Prompt: Exact copy, no pictures: repeat the data that follows.

Segment Open

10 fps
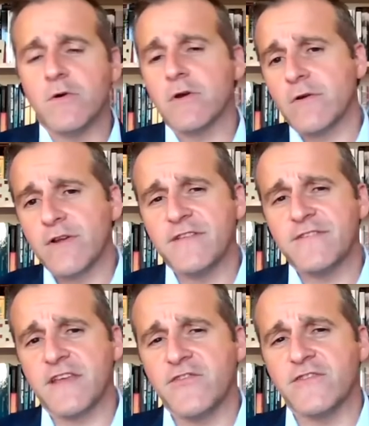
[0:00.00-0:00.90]
or
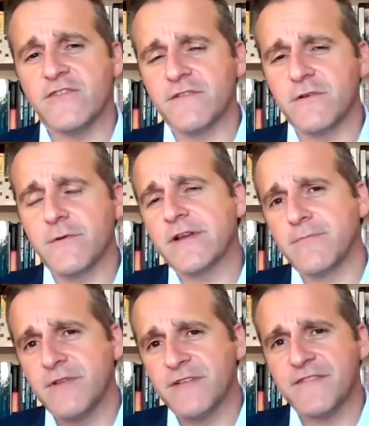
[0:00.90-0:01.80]
organizations who are
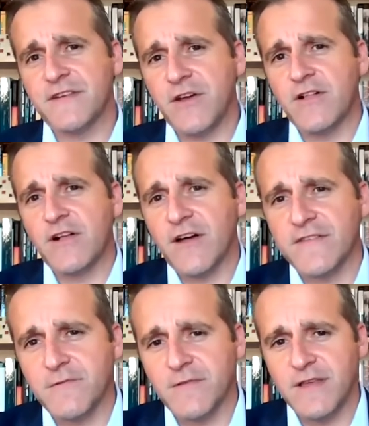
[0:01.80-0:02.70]
complicit in
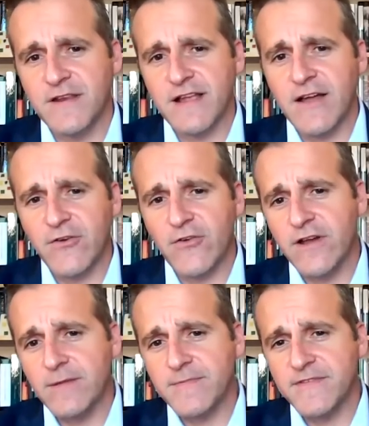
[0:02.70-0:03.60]
Holocaust-related
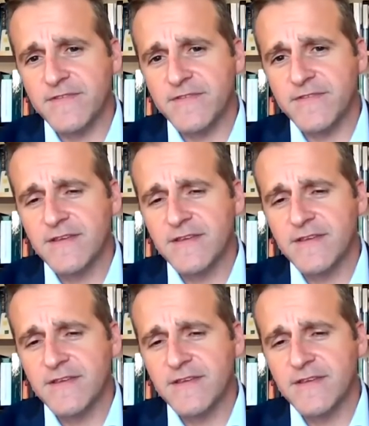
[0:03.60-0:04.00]
crimes.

Segment Closed

Final answer:
10 fps
[0:00.00-0:00.90]
or
[0:00.90-0:01.80]
organizations who are
[0:01.80-0:02.70]
complicit in
[0:02.70-0:03.60]
Holocaust-related
[0:03.60-0:04.00]
crimes.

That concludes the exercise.